(EXERCISE DATA begins)
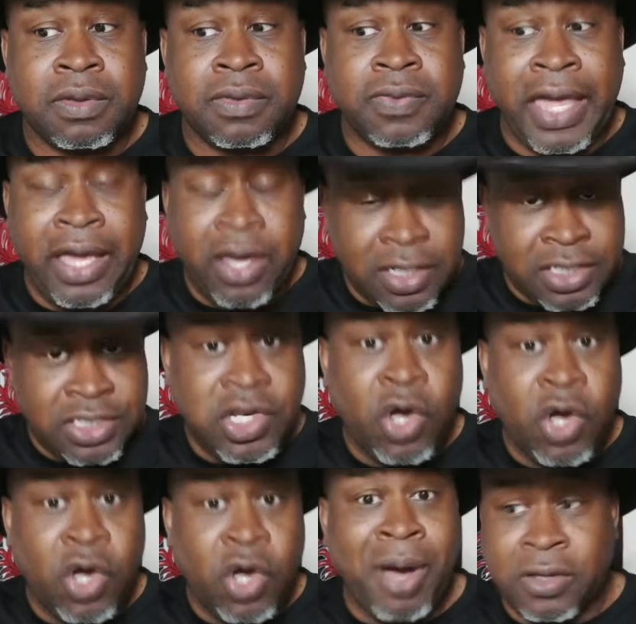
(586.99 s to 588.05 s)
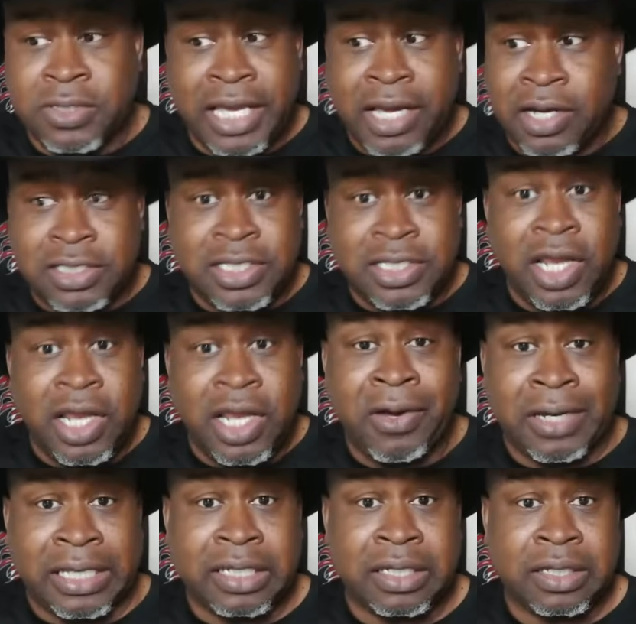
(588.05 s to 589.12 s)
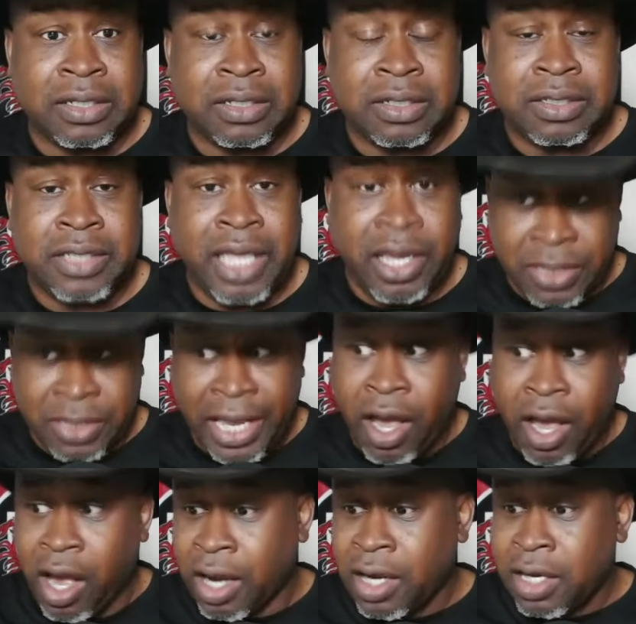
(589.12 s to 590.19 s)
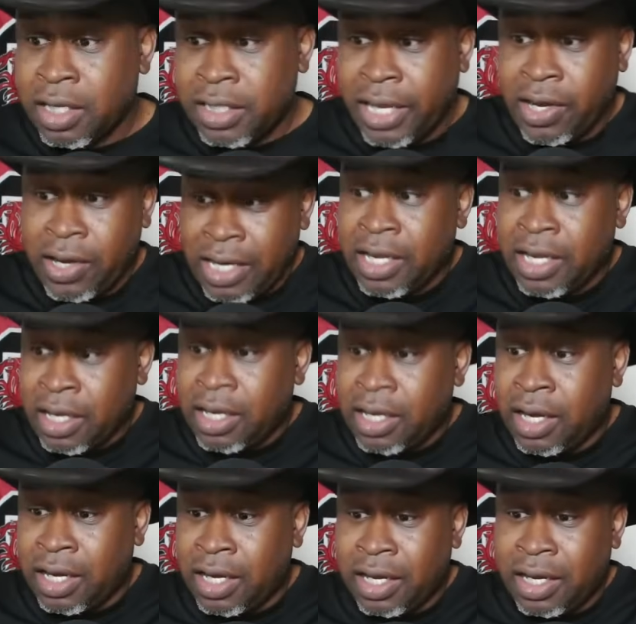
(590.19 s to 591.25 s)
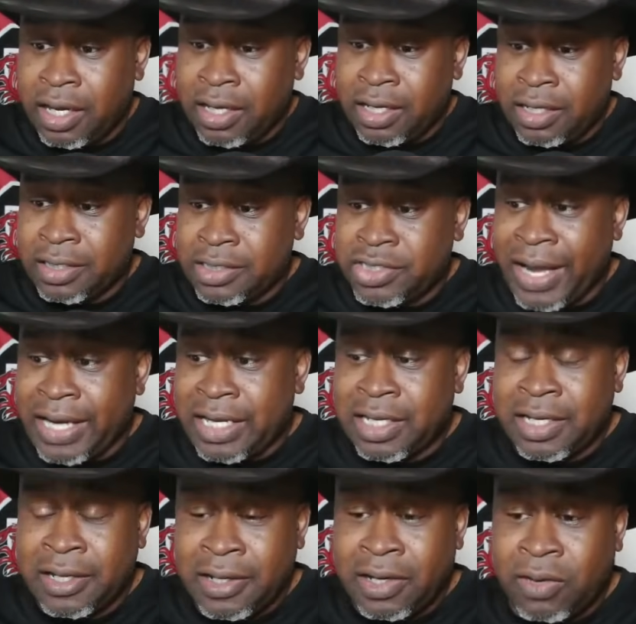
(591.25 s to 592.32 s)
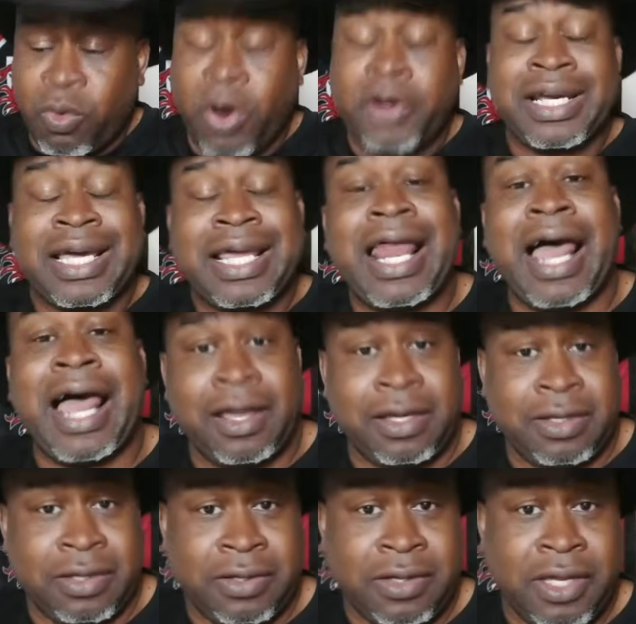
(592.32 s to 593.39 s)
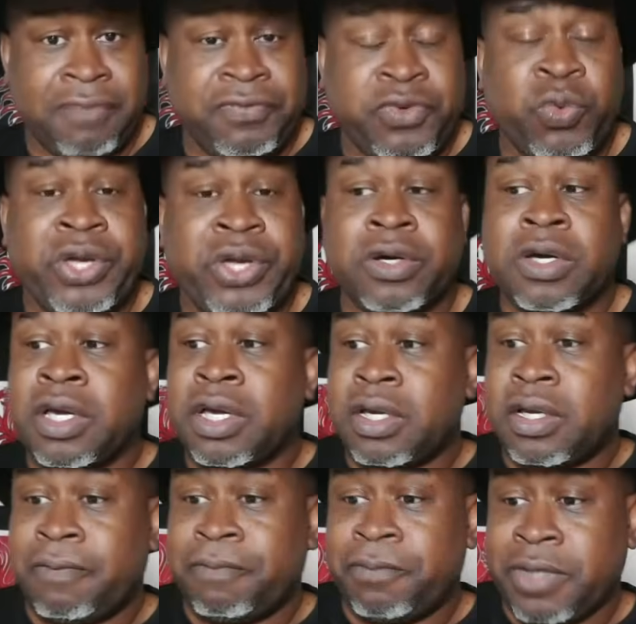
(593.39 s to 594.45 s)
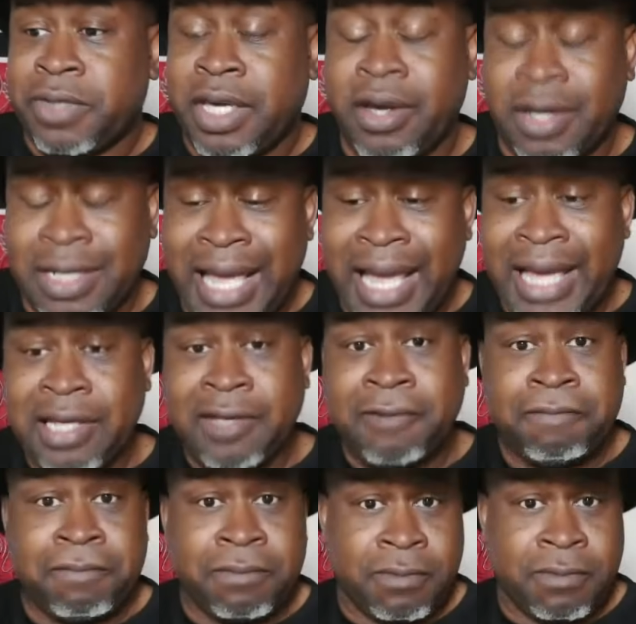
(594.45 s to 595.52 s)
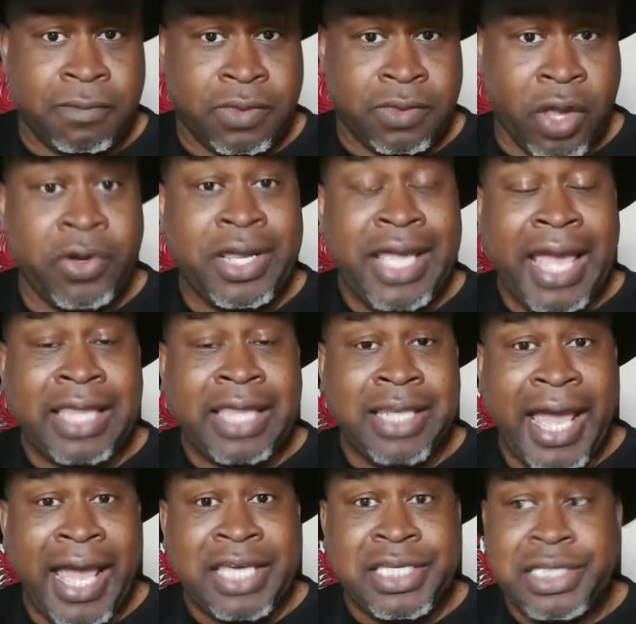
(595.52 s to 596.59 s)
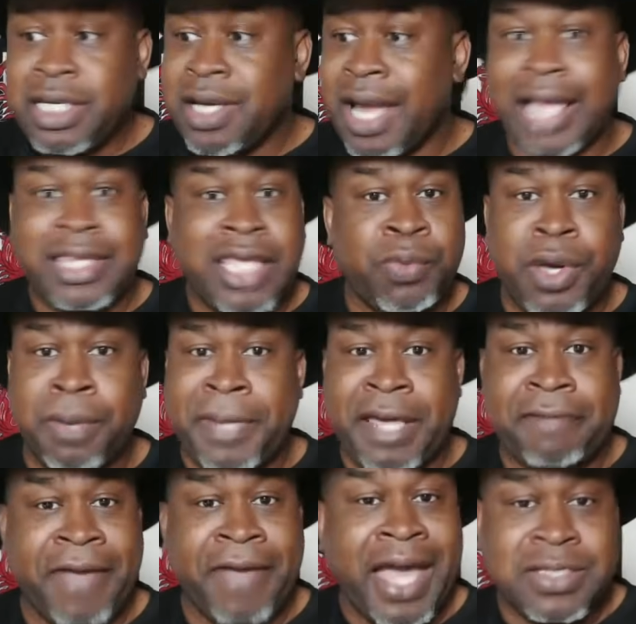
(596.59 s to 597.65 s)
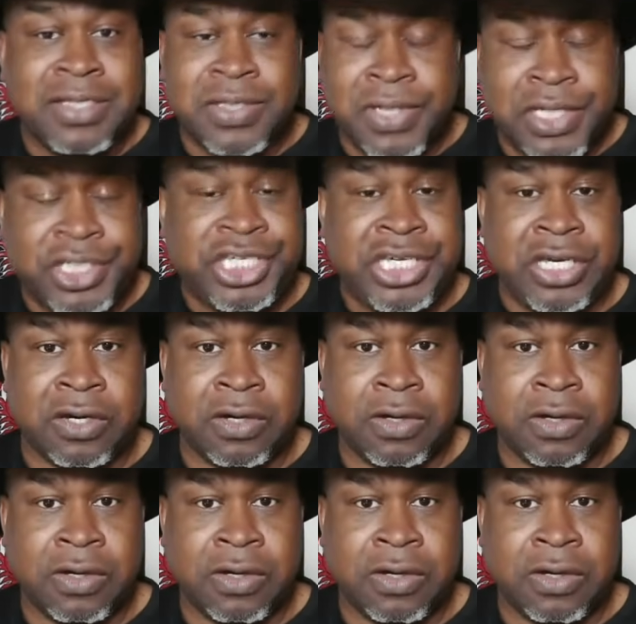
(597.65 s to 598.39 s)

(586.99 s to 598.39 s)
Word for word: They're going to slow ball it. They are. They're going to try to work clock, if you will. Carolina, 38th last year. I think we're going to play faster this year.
(EXERCISE DATA ends)
= TASK TO CARRY OUT =
Everything in the material goes into the copy exactly, except the images.

= OUTPUT OF THE EXERCISE =
(586.99 s to 588.05 s)
(588.05 s to 589.12 s)
(589.12 s to 590.19 s)
(590.19 s to 591.25 s)
(591.25 s to 592.32 s)
(592.32 s to 593.39 s)
(593.39 s to 594.45 s)
(594.45 s to 595.52 s)
(595.52 s to 596.59 s)
(596.59 s to 597.65 s)
(597.65 s to 598.39 s)

(586.99 s to 598.39 s)
Word for word: They're going to slow ball it. They are. They're going to try to work clock, if you will. Carolina, 38th last year. I think we're going to play faster this year.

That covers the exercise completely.